Um homem cuja identidade não foi confirmada também ficou ferido neste ataque, segundo o responsável. Sua transferência para o centro de saúde São Pedro Sula alargar o âmbito da actividade criminosa, que visa prejudicar o corpo, enviará uma mensagem de alerta e intimidação na província.

A versão oficial afirma que as meninas cooperaram com a polícia e confirmaram a ideia de abrir conta nas estruturas criminosas. (Foto: Rede Social)
A versão oficial afirma que as meninas cooperaram com a polícia e reforçaram a ideia de acerto de contas entre organizações criminosas. (Foto: Rede Social)

Fotos do suposto líder com as vítimas circularam nas redes sociais, ajudando a corroborar a interpretação das autoridades. Até as postagens digitais anteriores de Kimberly apresentavam fotos com seu irmão, além de mensagens amorosas como “Feliz Aniversário, Irmão” e “Eu Te Amo, Irmãozinho”, são itens que integram o atual documentário.

Na investigação também foi revelada a identidade de Kimberly Licona o que causou confusão. Seus parentes confirmaram A menina é mãe de duas filhas.o que intensificou ainda mais o impacto emocional nas pessoas próximas a ele. A mensagem enviada pela cunhada reflete o luto da família após a tragédia.

“Minha filha foi embora e deixou as duas princesas sozinhas em seu coração. Kim, sempre me lembrarei dela. Nunca esquecerei dela me dizendo que a garota levaria meu nome. Ela se foi sem se despedir, Kim. Não acredito que ela se foi.” ele disse, provando o profundo vazio deixado pela perda.

Os assassinatos de Licona e Lanza, com a sua aparência mutilada e brutalidade, reforçam o alarme sobre o aumento da violência mortal entre homens e mulheres no Vale Sula. (Foto: Rede Social)
Os assassinatos de Licona e Lanza, com a sua aparência mutilada e brutalidade, reforçam o alarme sobre o aumento da violência mortal entre homens e mulheres no Vale Sula. (Foto: Rede Social)

As organizações sociais e familiares têm solicitado celeridade e diligência na investigação, exigindo a resposta do Estado com uma política eficaz para proteger as mulheres de situações perigosas.

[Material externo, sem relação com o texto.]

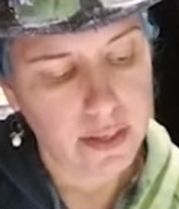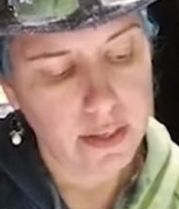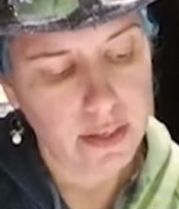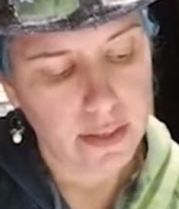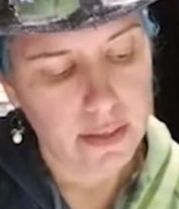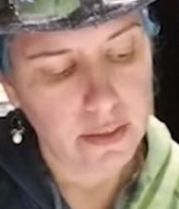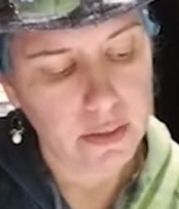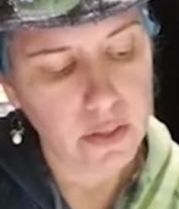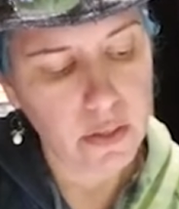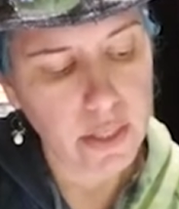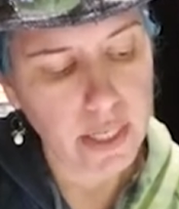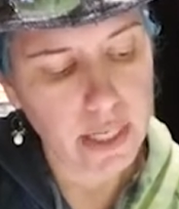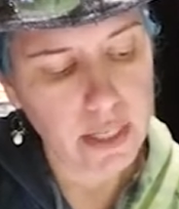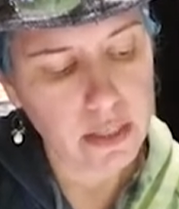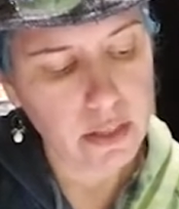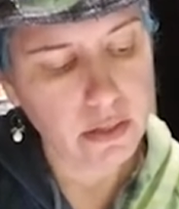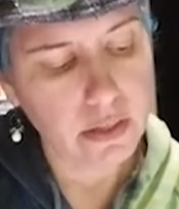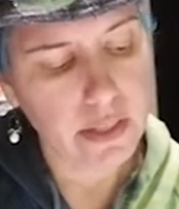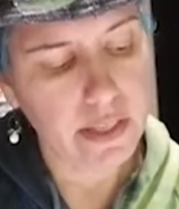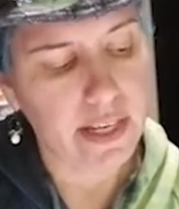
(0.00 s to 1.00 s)
Look at
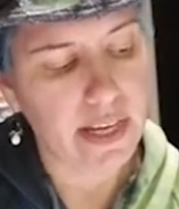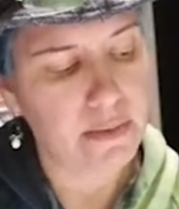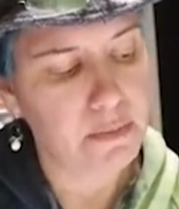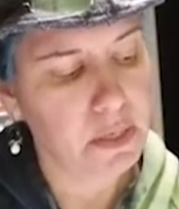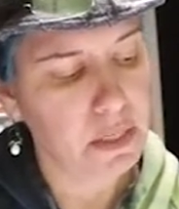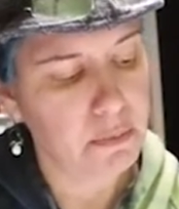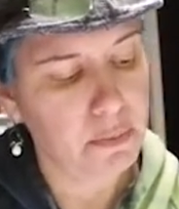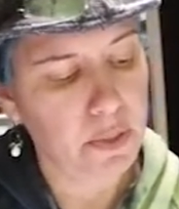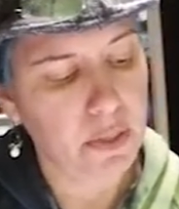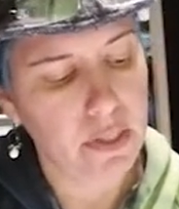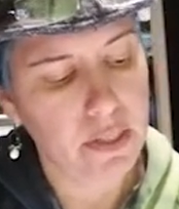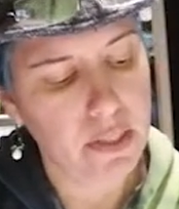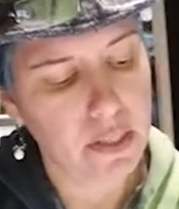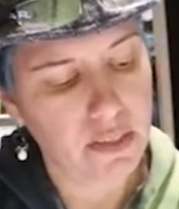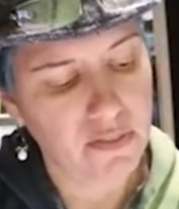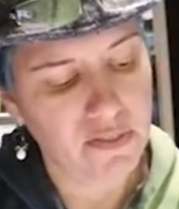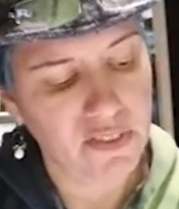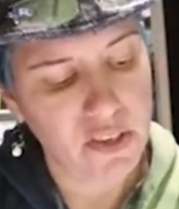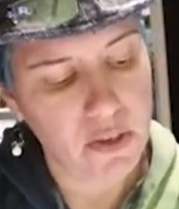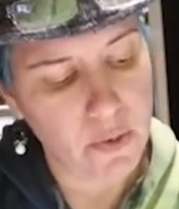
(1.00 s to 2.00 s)
your comic books,
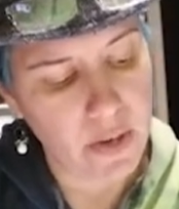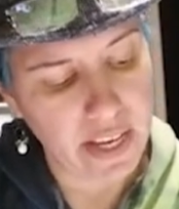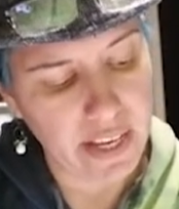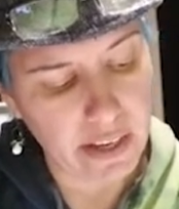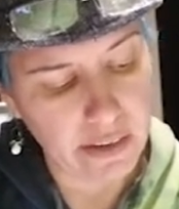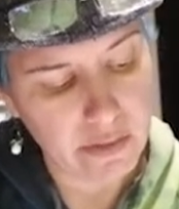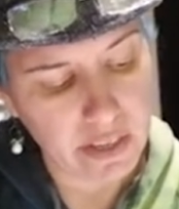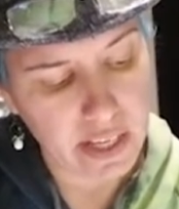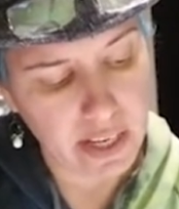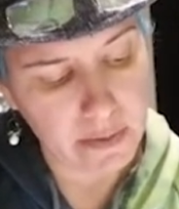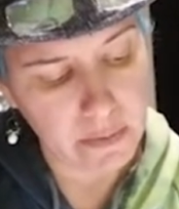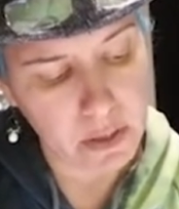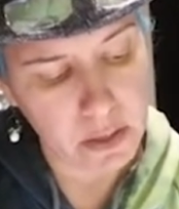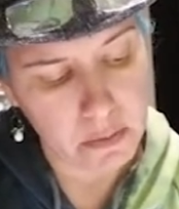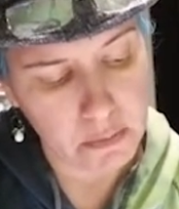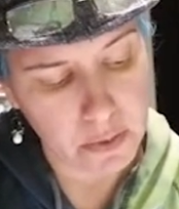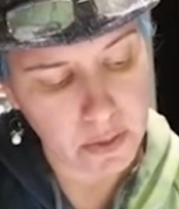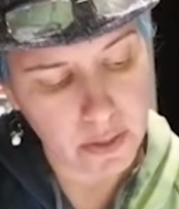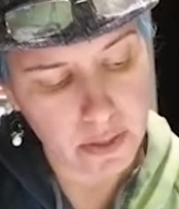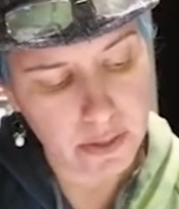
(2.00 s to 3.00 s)
if you have comic
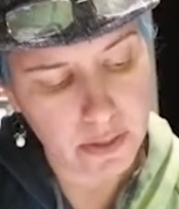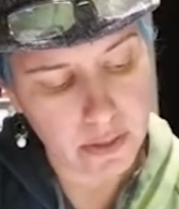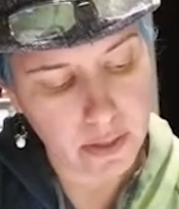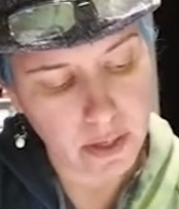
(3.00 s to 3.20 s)
books,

O duplo homicídio registado em Choloma é uma demonstração poderosa da vulnerabilidade e exposição das mulheres na província sob a influência do crime organizado. Além da relação entre as vítimas e os líderes dos gangues, os acontecimentos documentados destacam o ciclo de falta de protecção e os efeitos nocivos nas crianças e nas comunidades.

Membros das organizações familiares e sociais exigiram pesquisas mais rápidas e políticas de proteção eficazes para as mulheres em áreas de risco. (Foto: Rede Social)
Membros das organizações familiares e sociais exigiram pesquisas mais rápidas e políticas de proteção eficazes para as mulheres em áreas de risco. (Foto: Rede Social)

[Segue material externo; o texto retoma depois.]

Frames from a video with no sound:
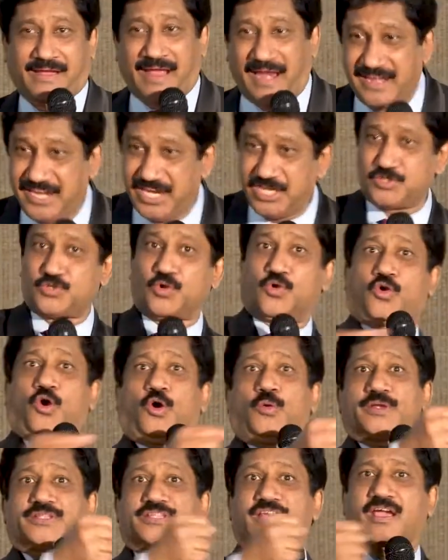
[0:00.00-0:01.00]
And he took
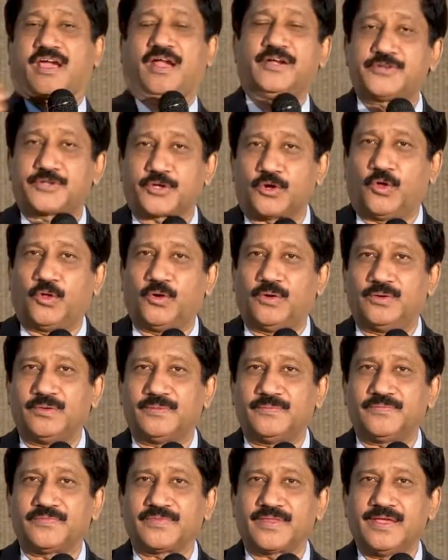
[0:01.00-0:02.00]
over the control.
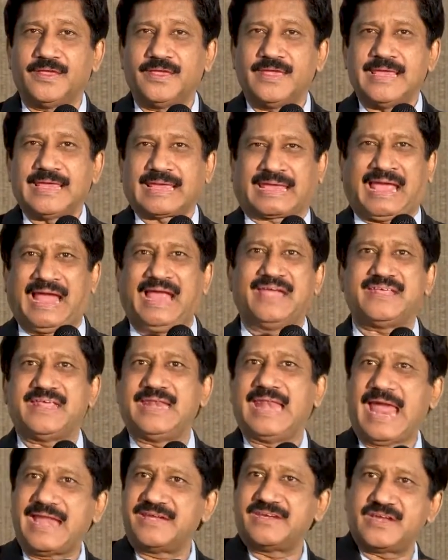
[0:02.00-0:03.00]
And
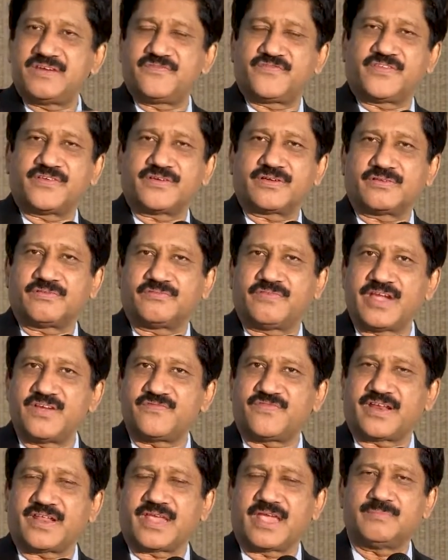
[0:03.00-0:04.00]
he landed for,
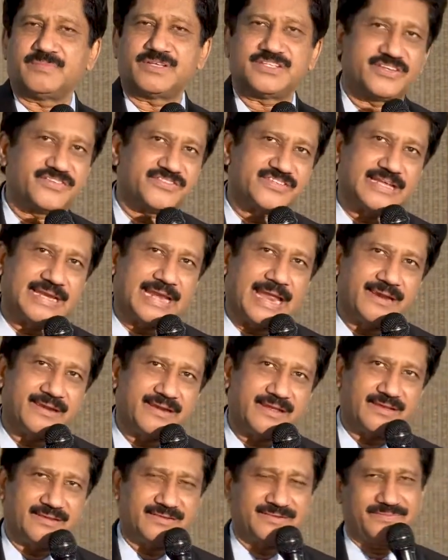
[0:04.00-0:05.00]
went for an emergency
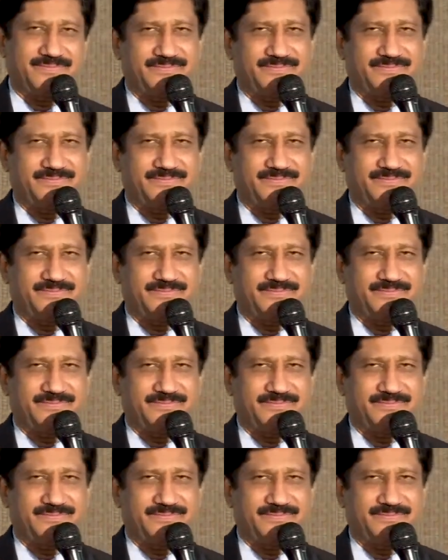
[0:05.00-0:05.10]
landing.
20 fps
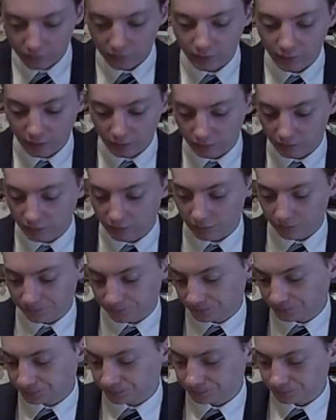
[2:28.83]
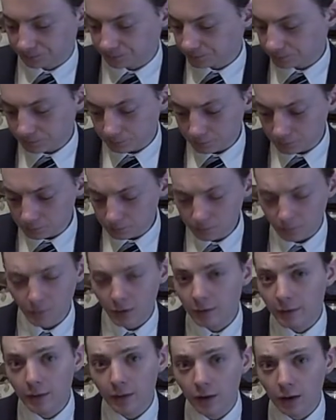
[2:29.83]
fluid ounces.
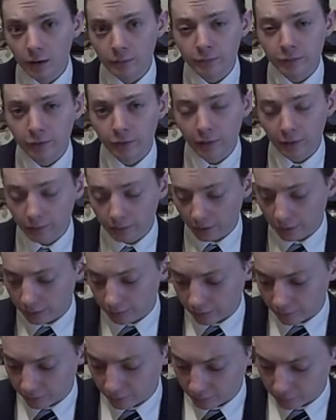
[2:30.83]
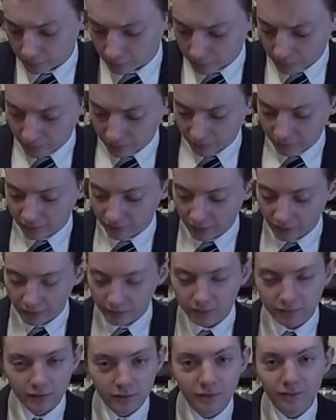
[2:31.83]
I'm sorry, ladies and gentlemen, but this
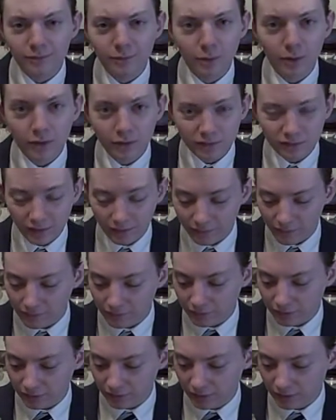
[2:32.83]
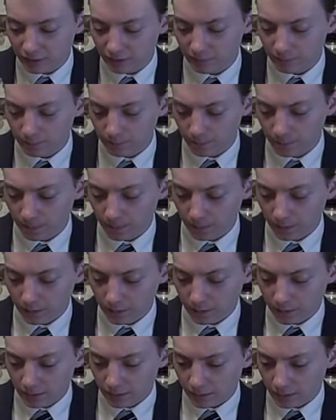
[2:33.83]
text is the worst I've ever seen.
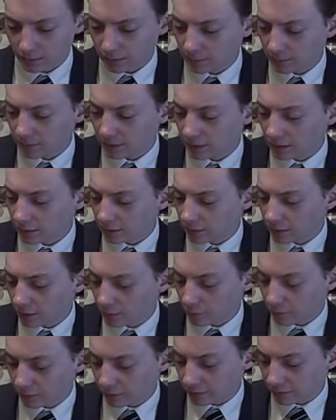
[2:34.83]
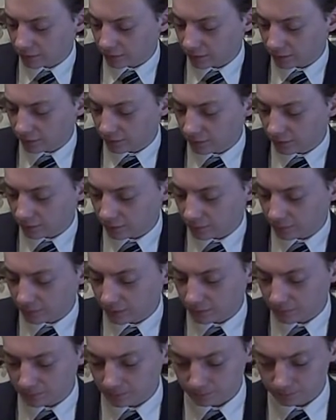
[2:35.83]
I mean, I don't know how well you can see this,
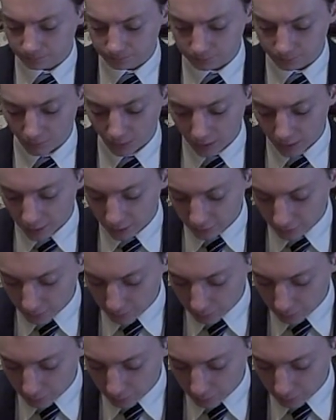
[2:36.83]
but they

o Dipampco Ele descartou versões que diziam que as meninas estavam cooperando com a polícia. Não foram encontrados sinais ou mensagens de provocação no local do crime: a falta de provas sustenta que se tratou de um ataque planeado a mulheres ligadas a organizações criminosas, e não a informadores.

Os criminosos alertam que Honduras atravessa um período de aumento da matança de mulheres: ataques armados, ameaças, coerção e, muitas vezes, violência doméstica. A imunidade aumenta o risco e perpetua o ciclo de ataques.

O Governo de Honduras, através Dipampcomanter a investigação aberta e continuar a reunir provas. No entanto, a extensão do incidente em municípios como Choloma e outros no Vale Sula, onde há conflitos entre gangues.